OLD LYME — On Sunday, Dec. 11 at 3 p.m., Con Brio Choral Society will produce two Christmas concerts with full orchestra in Old Lyme at Christ the King Church, 1 McCurdy Lane.

Con Brio, the shoreline’s renowned all-auditioned chorus, is celebrating its 20th birthday!  This year Con Brio remembers its past with much loved pieces and looks forward with new ones to the years to come. 

The opening chorus of the Christmas Concert’s featured work, J.S. Bach’s Christmas Oratorio, includes the words: Cease to be fearful, forget lamentation, Haste with thanksgiving to greet this glad morn!  And indeed Con Brio will … 
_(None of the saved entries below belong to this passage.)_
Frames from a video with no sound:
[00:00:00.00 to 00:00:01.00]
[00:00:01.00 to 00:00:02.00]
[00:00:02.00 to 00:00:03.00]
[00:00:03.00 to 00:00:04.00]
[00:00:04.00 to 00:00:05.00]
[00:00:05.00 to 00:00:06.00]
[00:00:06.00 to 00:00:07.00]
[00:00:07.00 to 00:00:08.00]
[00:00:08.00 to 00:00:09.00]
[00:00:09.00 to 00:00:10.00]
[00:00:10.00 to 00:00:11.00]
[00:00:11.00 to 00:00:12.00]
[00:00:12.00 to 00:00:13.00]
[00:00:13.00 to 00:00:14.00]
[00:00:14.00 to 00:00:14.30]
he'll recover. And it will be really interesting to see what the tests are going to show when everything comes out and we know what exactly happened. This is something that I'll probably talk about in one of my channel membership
Directed by Dr. Stephen Bruce, the Con Brio Choral Society, Con Brio Festival Orchestra, soloists: Terrence Fay, tenor and Christopher Grundy, bass, promise a memorable concert. In the beautiful sanctuary of Christ the King Church in Old Lyme on Friday, Dec. 9, at 8 p.m. and Sunday, Dec. 11, at 3 p.m., Con Brio’s chorus, orchestra and soloists will fill the church with Christmas music. 

Christopher Grundy

Christopher Grundy

Con Brio opens this year’s concert with one of the most celebrated Christmas pieces, performing portions of J. S. Bach’s Christmas Oratorio, first performed over the six weeks of the Christmas season in 1734. Con Brio will present several of the well-known choruses; several chorales, (prototype of the Lutheran hymn); as well as the famous aria, Mighty Lord.

Among the variety of familiar and new pieces celebrating the season is Mark Reise’s arrangement of God Rest Ye Merry, Gentlemen followed by its companion piece, I Saw Three Ships. Con Brio’s by now traditional practice of singing “in the round” will this year feature the Gloria from Rheinberger’s Mass in E-flat, the Kyrie of which moved audiences several years ago.

Two of the Sechs Sprüche of Mendelssohn will be followed by three new arrangements of familiar melodies: Forrest’s He is Born, Halley’s What Child is This? and Wilberg’s Masters in This Hall. Z. Randall Stroope’s powerfully moving Winter, first introduced to audiences a few years ago, is followed by Courtney’s highly entertaining and witty Musicological Journey Through the Twelve Days of Christmas.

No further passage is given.